Late last year, the Water Authority’s board of directors approved a permanent agricultural rate program that exempts participants from fixed water storage and supply reliability charges. The cost per acre-foot is still being determined, but the agricultural “all-in” rate will likely be close to $1,309 per acre-foot of treated water, roughly 27 percent less than what municipal and industrial users pay, Gage said. And for the first time, it will be open to other eligible farms in the Water Authority’s service area.

In exchange, farmers and growers who participate in the program will see a lower level of water service during shortages or emergencies, allowing the Water Authority to reallocate those supplies to commercial and industrial customers that pay for full reliability benefits.

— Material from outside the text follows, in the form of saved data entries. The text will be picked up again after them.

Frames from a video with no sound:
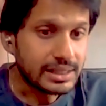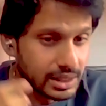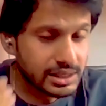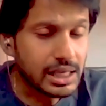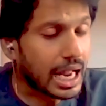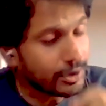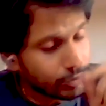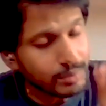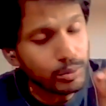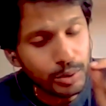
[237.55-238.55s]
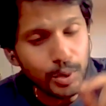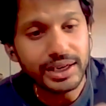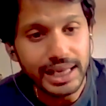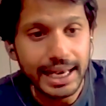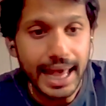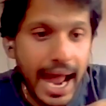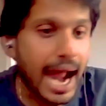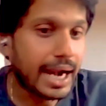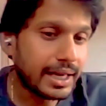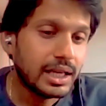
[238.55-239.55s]
things. And one more point I'll
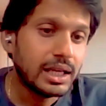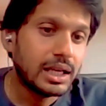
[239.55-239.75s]
add.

In the 12 years that the Water Authority has managed the temporary program, it has had to cut back water to participants only twice, Gage said, and that is expected to become even less frequent as customers become more water-efficient and as the Water Authority shores up more reliable supplies.

The permanent rate will go into effect Jan. 1, 2021. For now, water resources staff is refining the permanent program and detailing eligibility requirements.

Though the rate will support all farmers who elect to join, it’ll give an extra boost to one of the region’s oldest and most important crops — avocados. At one time, Gage said, avocados were the county’s main harvest, but they have slim profit margins. As new growers move in and replace avocados with cut flowers, perennials and ornamental bushes, crops with a much higher profit margin, they often have more flexibility to pay higher rates for full water reliability benefits.

“In many ways, avocados are the old guard of San Diego,” Gage said. “This is one way we’re trying to protect those farmers who have been here for generations.”